Viele Potsadamer Künstler sind bisher im Rechenzentrum angekommen und wünschen sich natürlich bleiben zu können. Zum einen ist es zentral gelegen, zum anderen ist es eben ein Ort des Austauschs und der Vernetzung. Die Sanierung des baufälligen Gebäudes sei sehr kostenintensiv, der Abriss allein löse aber nicht die weiterhin bestehende Problematik, dass Möglichkeiten fehlen sich zentrumsnah zu treffen und auszutauschen und gemeinsam etwas zu schaffen. Was es also gibt sind Aktive, Vernetzungswillige, Kreative, Interessierte, Unterstützer und Ideen. Was es nicht gibt ist ein Platz an dem alle die Möglichkeit haben zusammen zu kommen und Gesellschaft zu gestalten.
Potsdam als Vorbild für Bürgerbeteiligung in der Stadtentwicklung?

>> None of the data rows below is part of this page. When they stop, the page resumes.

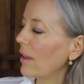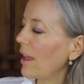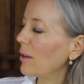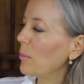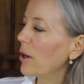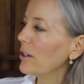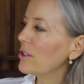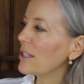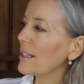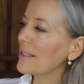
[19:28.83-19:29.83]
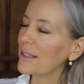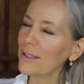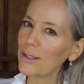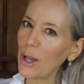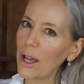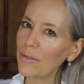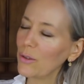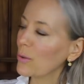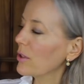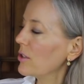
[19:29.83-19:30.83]
And March is a
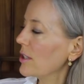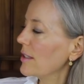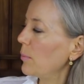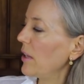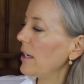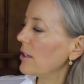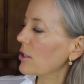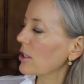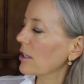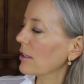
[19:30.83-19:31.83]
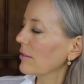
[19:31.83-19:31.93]
soft, gorgeous peach.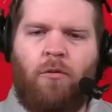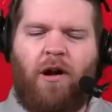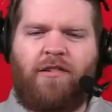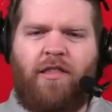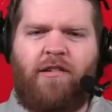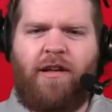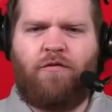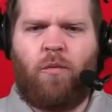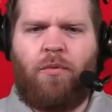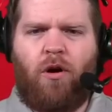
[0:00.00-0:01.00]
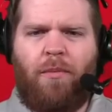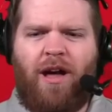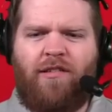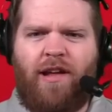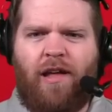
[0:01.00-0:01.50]
You're watching the Chiefs Report
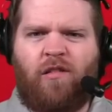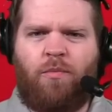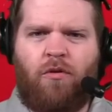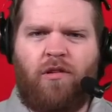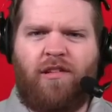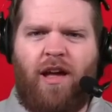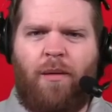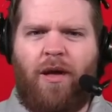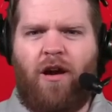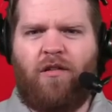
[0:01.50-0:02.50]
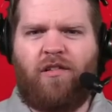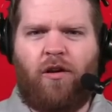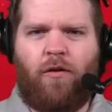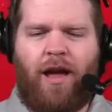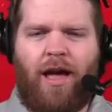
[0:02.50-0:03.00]
by Chat Sports. I am
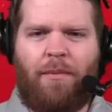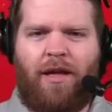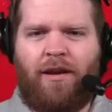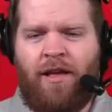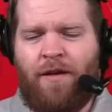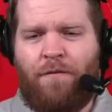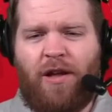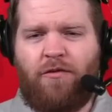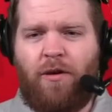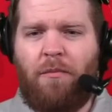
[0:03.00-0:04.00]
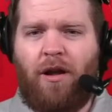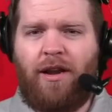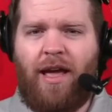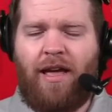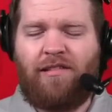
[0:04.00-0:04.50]
Harrison Graham, and Victory
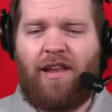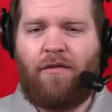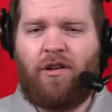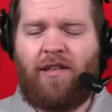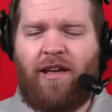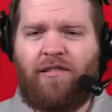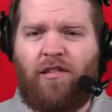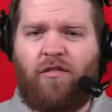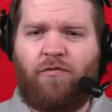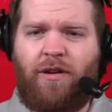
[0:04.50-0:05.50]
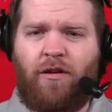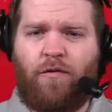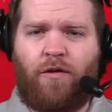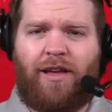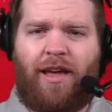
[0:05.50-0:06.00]
Monday has never tasted
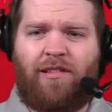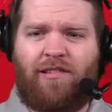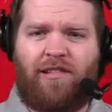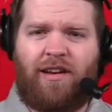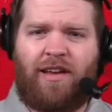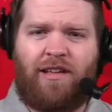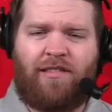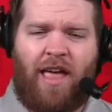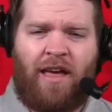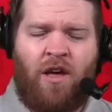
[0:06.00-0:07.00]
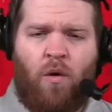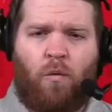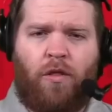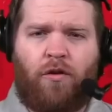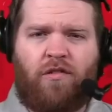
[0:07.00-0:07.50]
sweeter for Kansas City as they
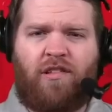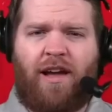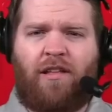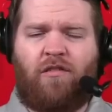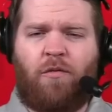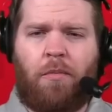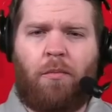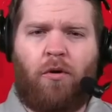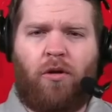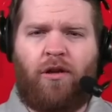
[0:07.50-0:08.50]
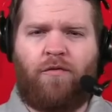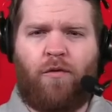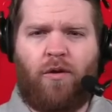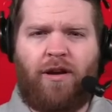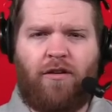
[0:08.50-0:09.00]
won their second Super Bowl in
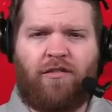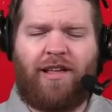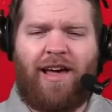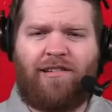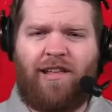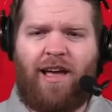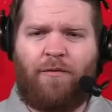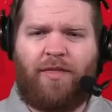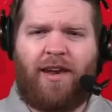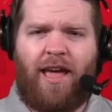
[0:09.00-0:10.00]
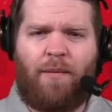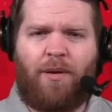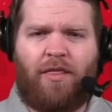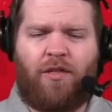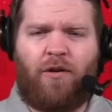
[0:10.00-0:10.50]
4 years last night with an
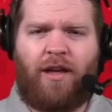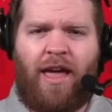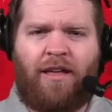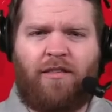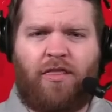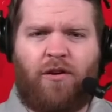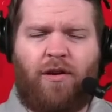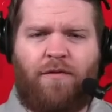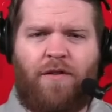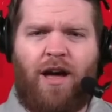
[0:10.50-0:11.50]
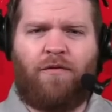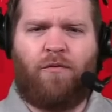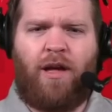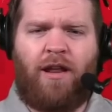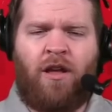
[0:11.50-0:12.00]
epic 38-35
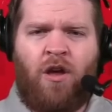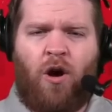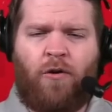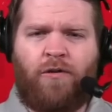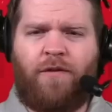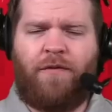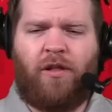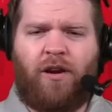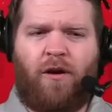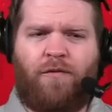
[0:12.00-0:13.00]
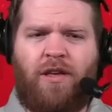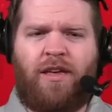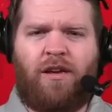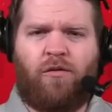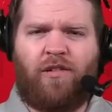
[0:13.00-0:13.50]
win over the Philadelphia
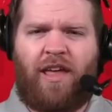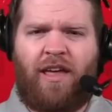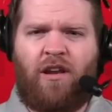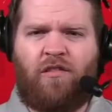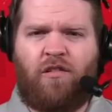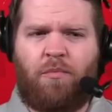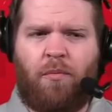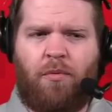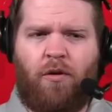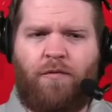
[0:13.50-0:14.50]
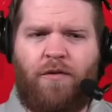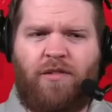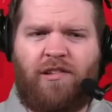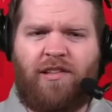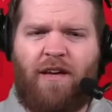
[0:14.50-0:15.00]
Eagles in Super Bowl
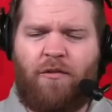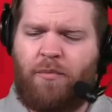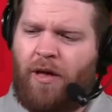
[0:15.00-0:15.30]
57.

Die Bürgerinitiative hat sichtbar gemacht, dass ein Großteil der Potsdamer sich gegen den Abriss zunächst einmal des FH-Gebäudes ausspricht. Die Stadt ist also angehalten umzudenken und mit den Bürgern in den Dialog zu kommen. Die Initiative liefert Ideen und bietet den Dialog als Vermittler zwischen Politik, der Öffentlichkeit und den Bedürfnissen der Potsdamer. Aktuell hätte der Antrag des Bürgerbegehrens einen Bürgerentscheid durchführen zu können mit der Abgabe der erforderlichen Menge Unterschriften angenommen werden müssen. Die Stadt lehnt den Antrag hingegen mit dem Argument ab, die inhaltliche Fragestellung des Bürgerbegehrens sei nicht rechtskräftig. Auch das liefert keine Antworten auf die Fragen, wie man in der Stadt mehr öffentlichen Raum schaffen kann und wie dementsprechend öffentliche Gelder in eine zukunftsfähige Entwicklung der Stadt gesteckt werden können. Man darf also gespannt sein, ob es eine Bereitschaft zum Dialog geben wird und Bürgerbeteiligung, auch modellhaft, in der Landeshauptstadt Brandenburgs möglich ist.